En la cúspide de su progreso tecnológico, aquel pueblo pragmático e idealista afrontó su crisis espiritual. Los Principales Ancianos establecieron un organismo llamado la Fundación. Sus competencias consistían en promover la iluminación espiritual y liberar las potencialidades de la mente cyrastoriana de sus limitaciones, hasta entonces supuestamente fisiológicas. Siglos de meditación desembocaron en la creación de la Voluntad, una reserva colectiva de energía psíquica a la que podía recurrir cualquier cyrastoriano por el solo hecho de vivir y de pensar, y a la que contribuía según su nivel de formación personal y su capacidad de aprendizaje. Como la Voluntad había erradicado prácticamente todas las diferencias culturales y sociales, la capacidad de contribuir a ella resultó ser muy semejante en todos los ciudadanos cyrastorianos.
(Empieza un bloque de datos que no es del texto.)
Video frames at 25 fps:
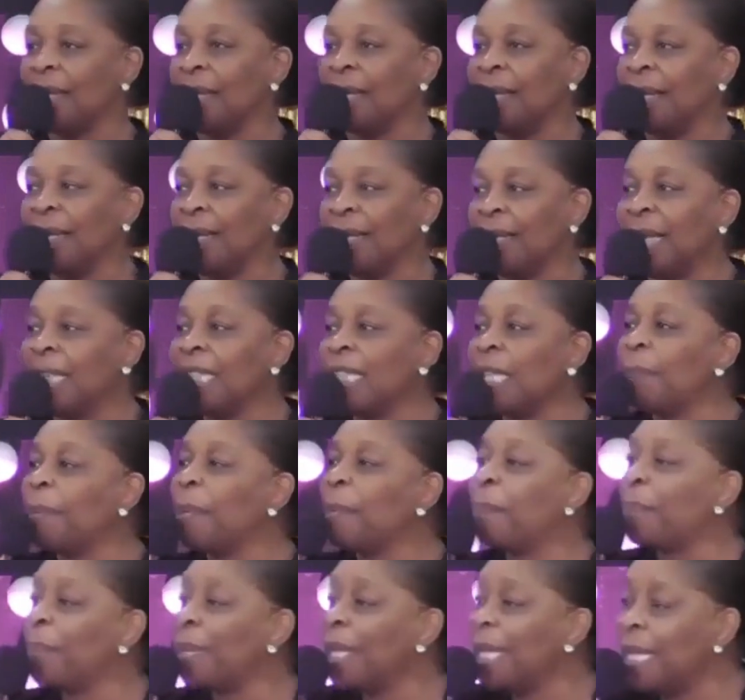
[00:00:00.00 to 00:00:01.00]
Let there be
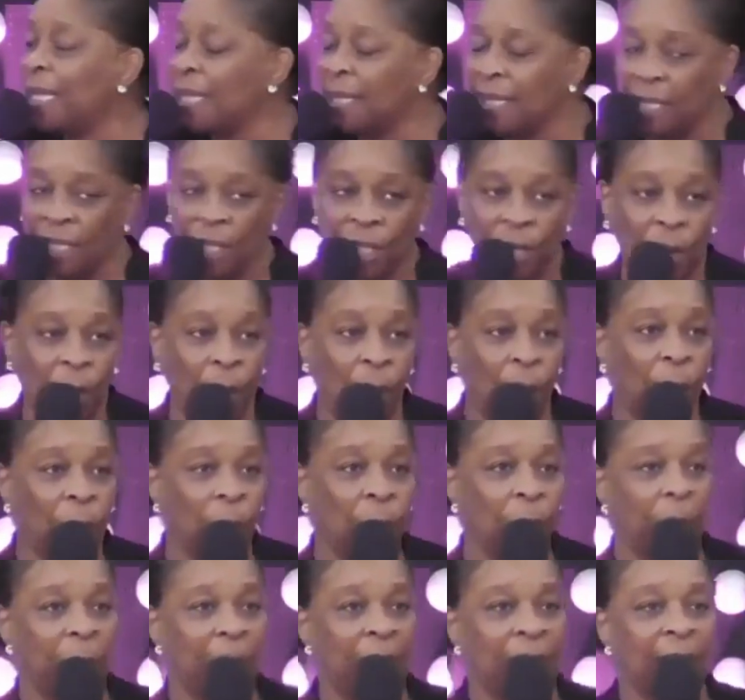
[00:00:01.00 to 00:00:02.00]
peace in your
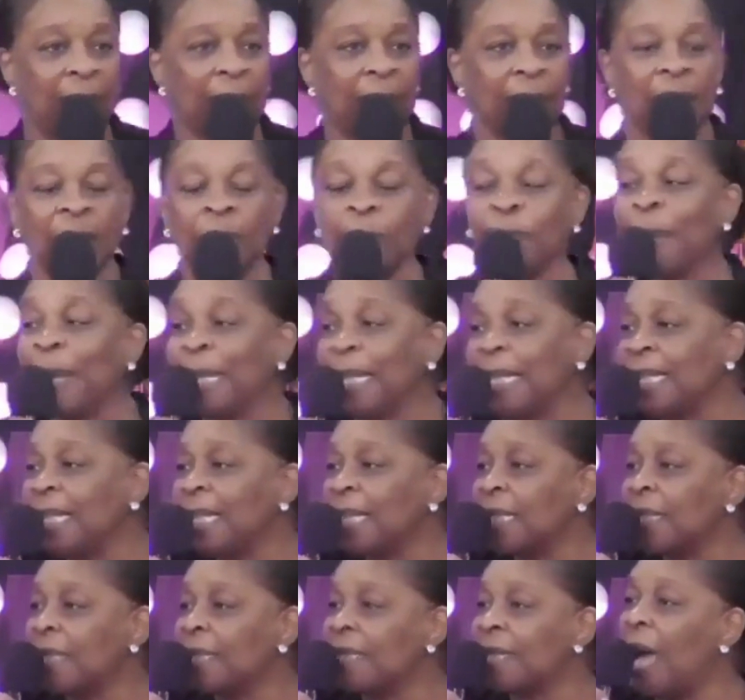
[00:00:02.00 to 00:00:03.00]
home. Spend a
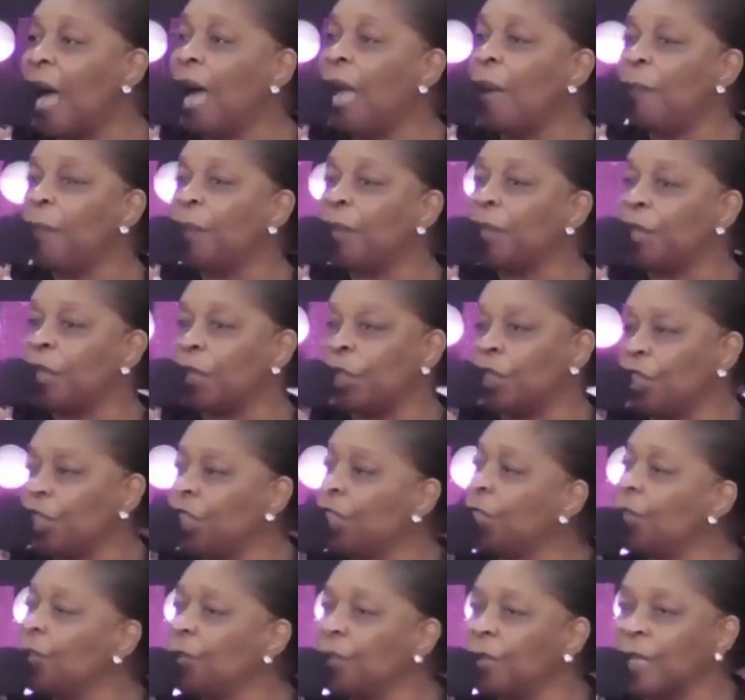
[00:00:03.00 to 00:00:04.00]
little time with your
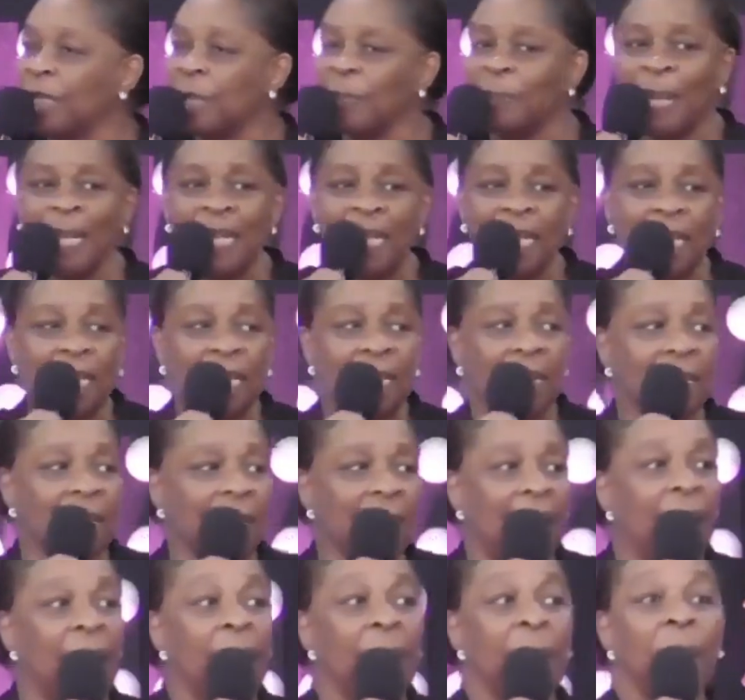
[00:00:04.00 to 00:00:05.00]
children. Spend a little
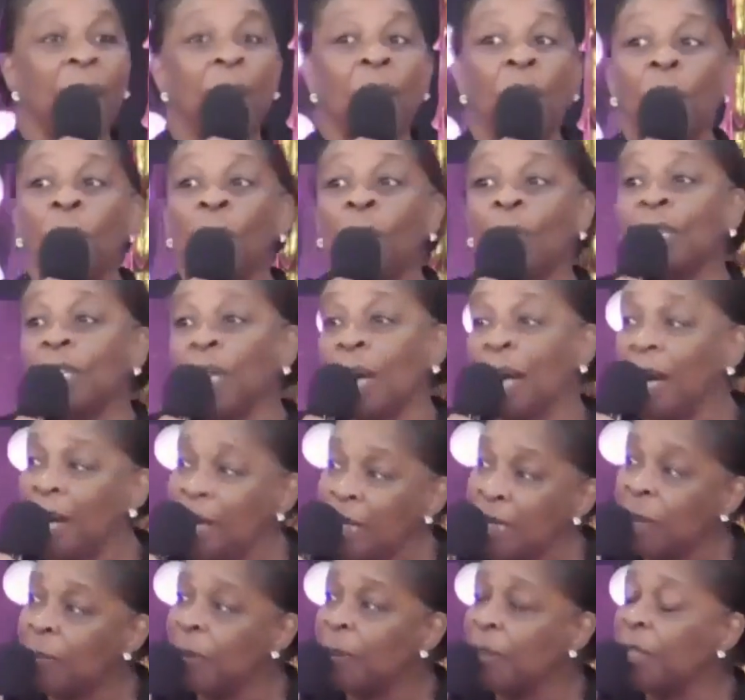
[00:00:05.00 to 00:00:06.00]
time with your
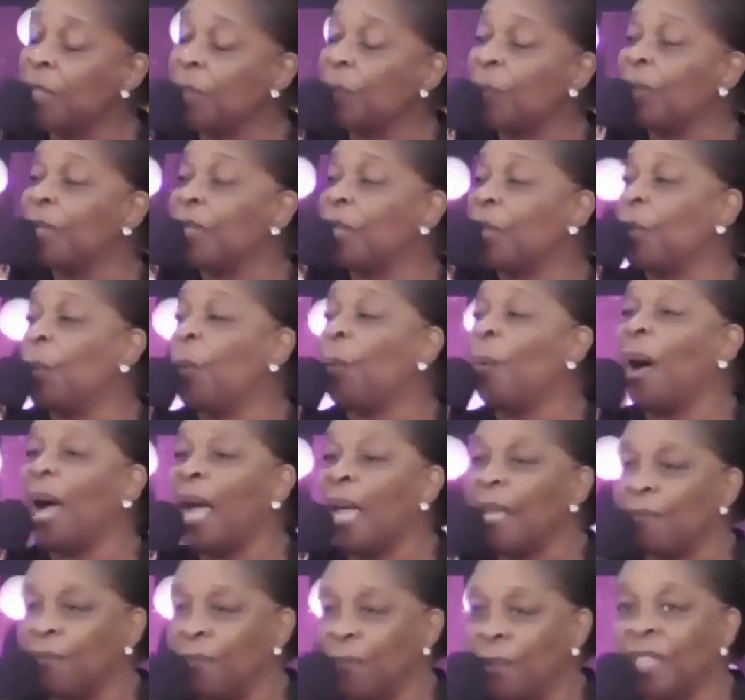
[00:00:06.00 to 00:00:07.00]
husband and with your
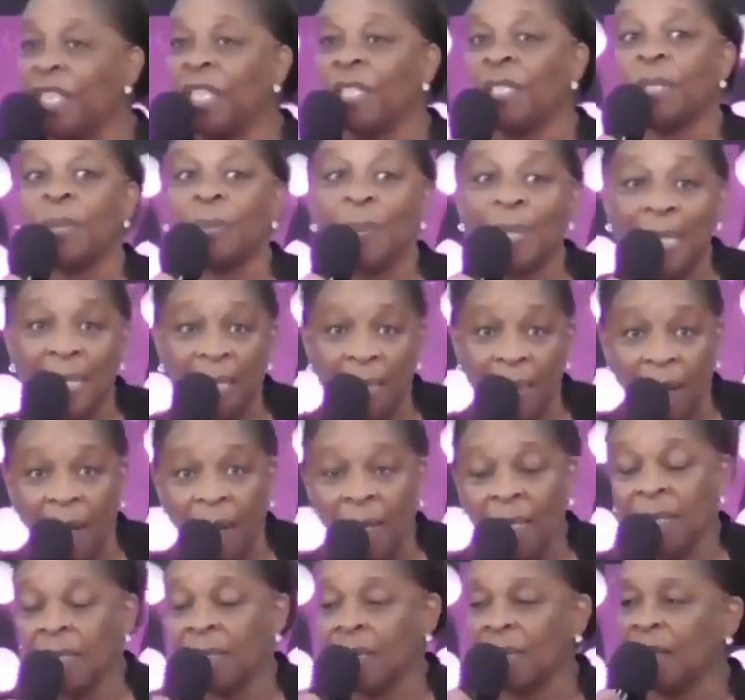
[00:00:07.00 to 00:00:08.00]
wife, with your
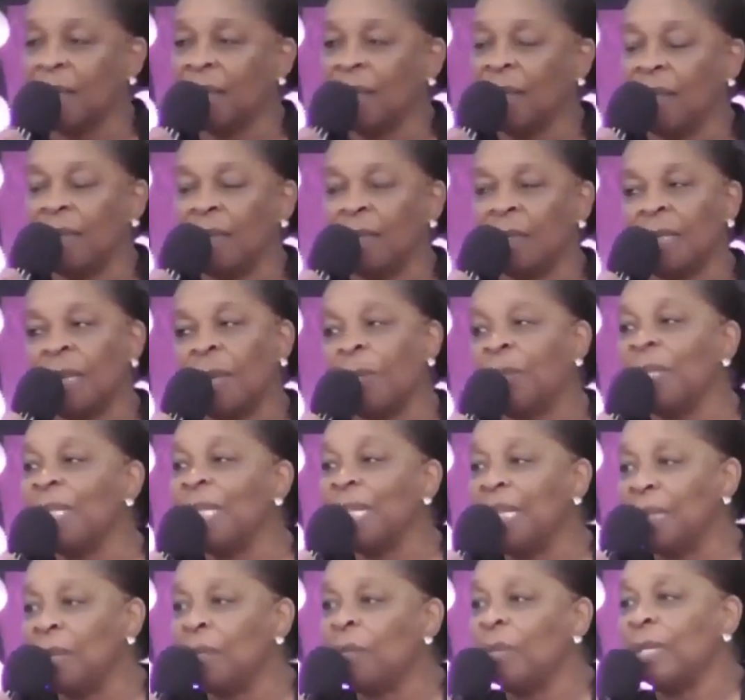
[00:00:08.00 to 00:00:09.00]
sweetheart. Now we
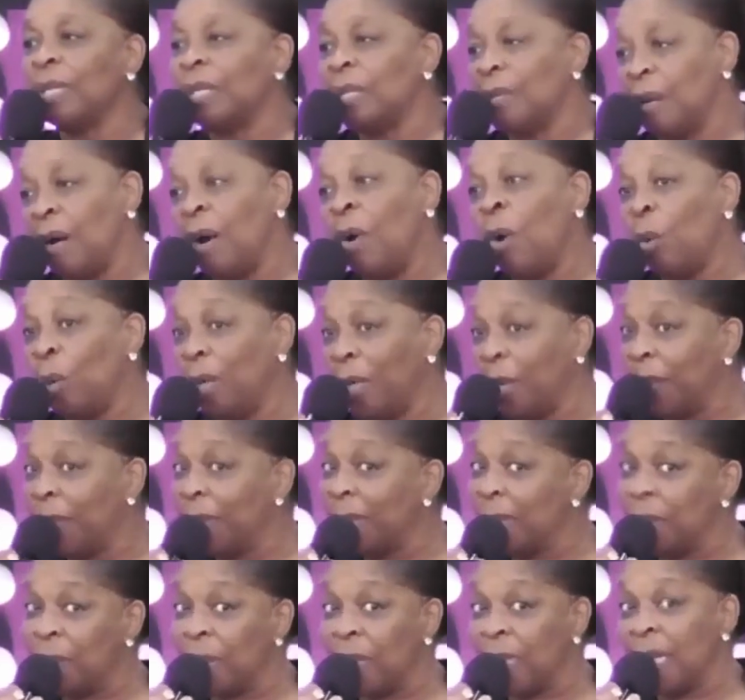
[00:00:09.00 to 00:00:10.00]
need we need Holy
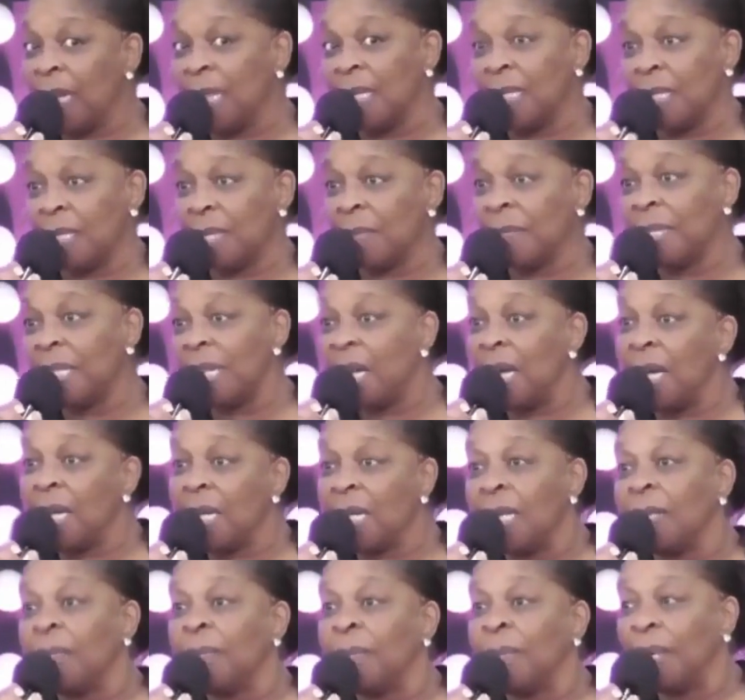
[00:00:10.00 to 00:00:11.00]
Ghost sweetheart in i
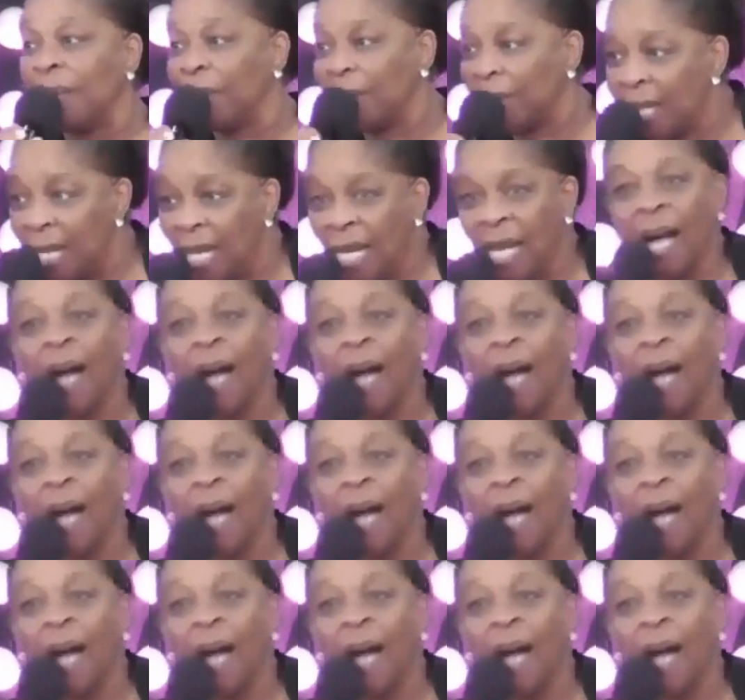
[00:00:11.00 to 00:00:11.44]
talking All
Hasta entonces a Gezra le había resultado un poco cómico dilapidar sus ratos de ocio contemplando a culturas primitivas como la de la Tierra recorrer el callejón sin salida del desarrollo tecnológico externo. Ahora, sin embargo, gran parte de la juventud cyrastoriana rebelde se sentía cuando menos conmovida por la noción de aquella visceral superchería del tocar, sentir y saborear. Como eran unos primitivistas, buscaban formas de interacción física sólo por las sensaciones excitantes que pudieran ofrecer, muchas veces entre razas que apenas superaban el umbral del salvajismo. Gezra sabía, no obstante, que el líder rebelde, el Joven llamado Tazak, a despecho de toda su retórica acerca del culto de lo físico, tenía unos poderes psíquicos muy desarrollados, y percibiría cualquier intento de los Ancianos de detectar su presencia mediante la Voluntad.

6

Los del
Young team
estaban sentados junto a la presa bebiendo vino barato. Jimmy se acordaba de que hacía sólo unos años pescaban percas y lucios en aquellas aguas. El pegamento se había impuesto a la pesca. En realidad no es que fuera menos aburrido, pero la sensación de ir puestos de pegamento era como prolongar la emoción de una captura a lo largo de todo el día. Producía una sensación de futilidad y al mismo tiempo ofrecía el consuelo del olvido. Si bien la ebriedad proporcionaba multitud de desventuras, cuya narración podía, en ciertas condiciones, ayudarle a uno a atravesar períodos de convencionalismo desquiciantes, con excesiva frecuencia sólo conducía a una frustración y a una ansiedad mayores.

Pero, de todos modos, que le dieran. Jimmy bostezó y se estiró, notando cómo sus miembros se desmadejaban alegremente; uno tendía a seguir siempre la línea de menor resistencia. ¿Qué más había? Pensó en sus padres, ahora separados, en sus pintorescas ideas acerca del «respeto», provenientes de una era de pleno empleo y salarios semidecentes, luchando por mantenerse a flote en el vacío implacable y depresivo que les rodeaba. Él se sentía incapaz de respetarlos a ellos, y de respetar a la sociedad. Ni siquiera era capaz de respetarse a sí mismo, sólo de hacer causa común con sus amigos para forzar a otros a respetarle, de una manera cada día más estrecha y preestablecida. Sólo había que hacer piña con los colegas y asegurarse de que hubiera un túnel luminoso por delante y esperanzas de que el mundo fuera mejor cuando uno saliera a la luz, si es que salía.